## ASSIGNMENT
Whatever pictures appear, omit them, and repeat the data below exactly.
──────── DATA EXTRACT
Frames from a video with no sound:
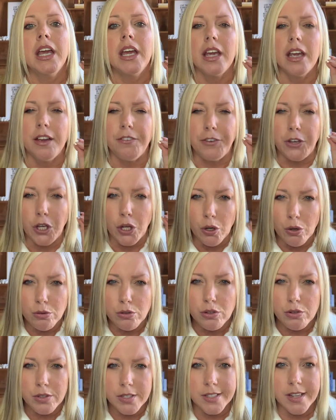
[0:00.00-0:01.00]
If you
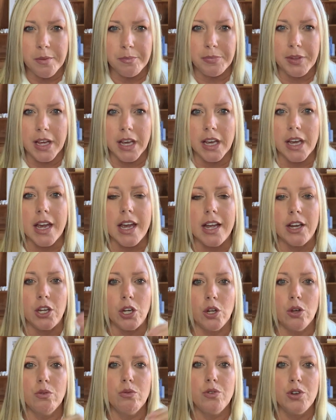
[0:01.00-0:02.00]
do something and
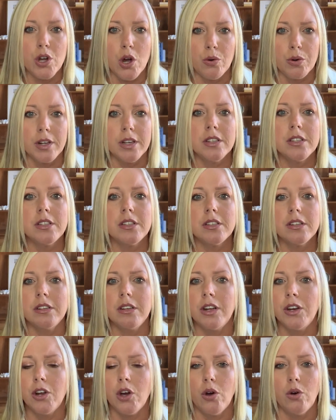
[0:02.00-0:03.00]
you notice,
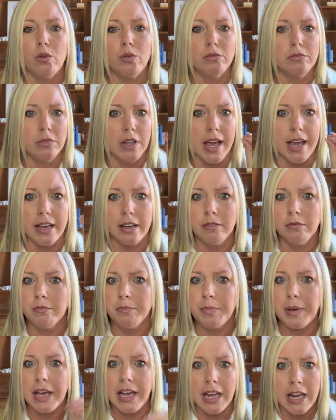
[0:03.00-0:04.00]
like
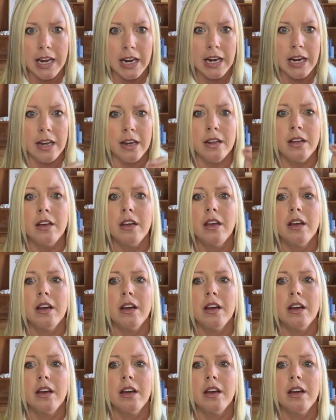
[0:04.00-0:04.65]
pain,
────────────────
## TASK RESPONSE
Frames from a video with no sound:
[0:00.00-0:01.00]
If you
[0:01.00-0:02.00]
do something and
[0:02.00-0:03.00]
you notice,
[0:03.00-0:04.00]
like
[0:04.00-0:04.65]
pain,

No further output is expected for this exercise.